▶ [REQUIREMENT]:
All of the entries must be reproduced exactly, with no images carried over.

Collected data
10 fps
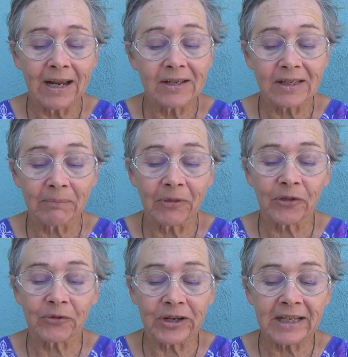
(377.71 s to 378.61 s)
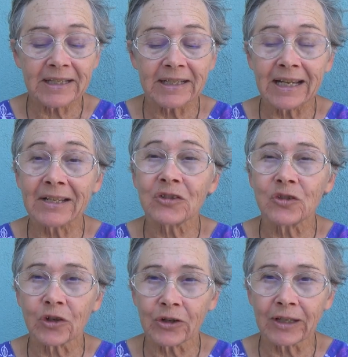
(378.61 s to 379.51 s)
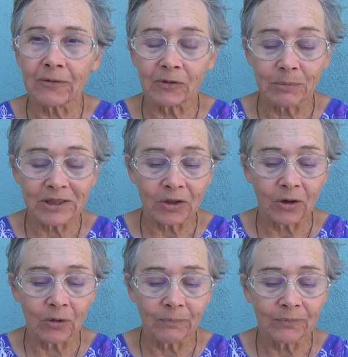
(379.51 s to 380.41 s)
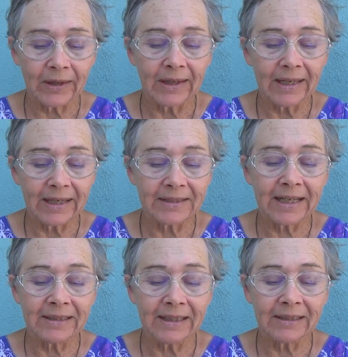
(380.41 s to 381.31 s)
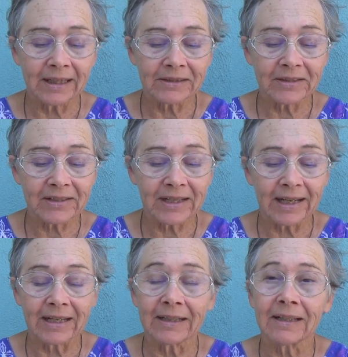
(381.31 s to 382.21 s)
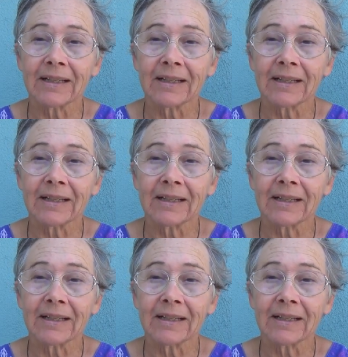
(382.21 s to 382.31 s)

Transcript: some three days' journey from his home, intending not to stay.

▶ [ANSWER FOR THIS EXERCISE]:
10 fps
(377.71 s to 378.61 s)
(378.61 s to 379.51 s)
(379.51 s to 380.41 s)
(380.41 s to 381.31 s)
(381.31 s to 382.21 s)
(382.21 s to 382.31 s)

Transcript: some three days' journey from his home, intending not to stay.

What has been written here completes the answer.